--- START ---
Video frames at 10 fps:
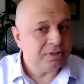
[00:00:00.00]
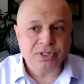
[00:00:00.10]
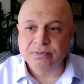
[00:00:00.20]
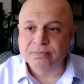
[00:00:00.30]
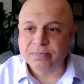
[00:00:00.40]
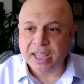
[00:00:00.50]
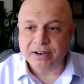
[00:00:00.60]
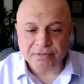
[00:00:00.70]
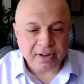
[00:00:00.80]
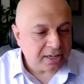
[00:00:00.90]
just
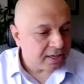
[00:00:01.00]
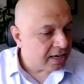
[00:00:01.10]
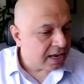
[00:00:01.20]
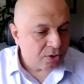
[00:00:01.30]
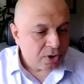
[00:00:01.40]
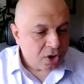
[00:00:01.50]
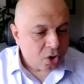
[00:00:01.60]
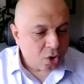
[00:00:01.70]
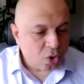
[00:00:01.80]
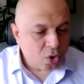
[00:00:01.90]
can't find it now.
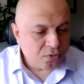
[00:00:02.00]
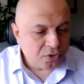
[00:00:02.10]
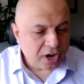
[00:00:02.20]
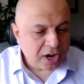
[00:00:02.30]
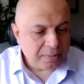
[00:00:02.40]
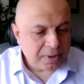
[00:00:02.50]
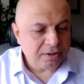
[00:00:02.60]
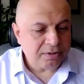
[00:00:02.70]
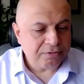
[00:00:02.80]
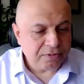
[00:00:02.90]

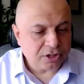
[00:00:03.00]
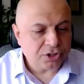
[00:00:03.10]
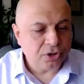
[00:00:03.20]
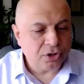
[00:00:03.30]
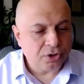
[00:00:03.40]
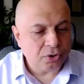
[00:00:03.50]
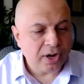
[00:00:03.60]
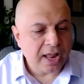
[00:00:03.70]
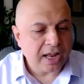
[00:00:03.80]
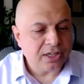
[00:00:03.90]
Overcoming Functional
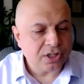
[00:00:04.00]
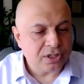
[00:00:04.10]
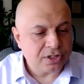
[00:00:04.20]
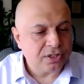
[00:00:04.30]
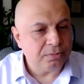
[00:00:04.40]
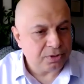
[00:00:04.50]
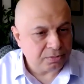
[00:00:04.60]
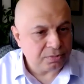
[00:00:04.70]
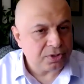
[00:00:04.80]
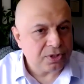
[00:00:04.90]
Neurological
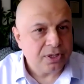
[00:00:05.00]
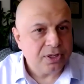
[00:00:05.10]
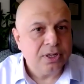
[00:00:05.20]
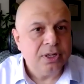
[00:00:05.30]
Symptoms.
--- END ---
Work request: Write out the material above exactly; no pictures.

Output of the task:
Video frames at 10 fps:
[00:00:00.00]
[00:00:00.10]
[00:00:00.20]
[00:00:00.30]
[00:00:00.40]
[00:00:00.50]
[00:00:00.60]
[00:00:00.70]
[00:00:00.80]
[00:00:00.90]
just
[00:00:01.00]
[00:00:01.10]
[00:00:01.20]
[00:00:01.30]
[00:00:01.40]
[00:00:01.50]
[00:00:01.60]
[00:00:01.70]
[00:00:01.80]
[00:00:01.90]
can't find it now.
[00:00:02.00]
[00:00:02.10]
[00:00:02.20]
[00:00:02.30]
[00:00:02.40]
[00:00:02.50]
[00:00:02.60]
[00:00:02.70]
[00:00:02.80]
[00:00:02.90]

[00:00:03.00]
[00:00:03.10]
[00:00:03.20]
[00:00:03.30]
[00:00:03.40]
[00:00:03.50]
[00:00:03.60]
[00:00:03.70]
[00:00:03.80]
[00:00:03.90]
Overcoming Functional
[00:00:04.00]
[00:00:04.10]
[00:00:04.20]
[00:00:04.30]
[00:00:04.40]
[00:00:04.50]
[00:00:04.60]
[00:00:04.70]
[00:00:04.80]
[00:00:04.90]
Neurological
[00:00:05.00]
[00:00:05.10]
[00:00:05.20]
[00:00:05.30]
Symptoms.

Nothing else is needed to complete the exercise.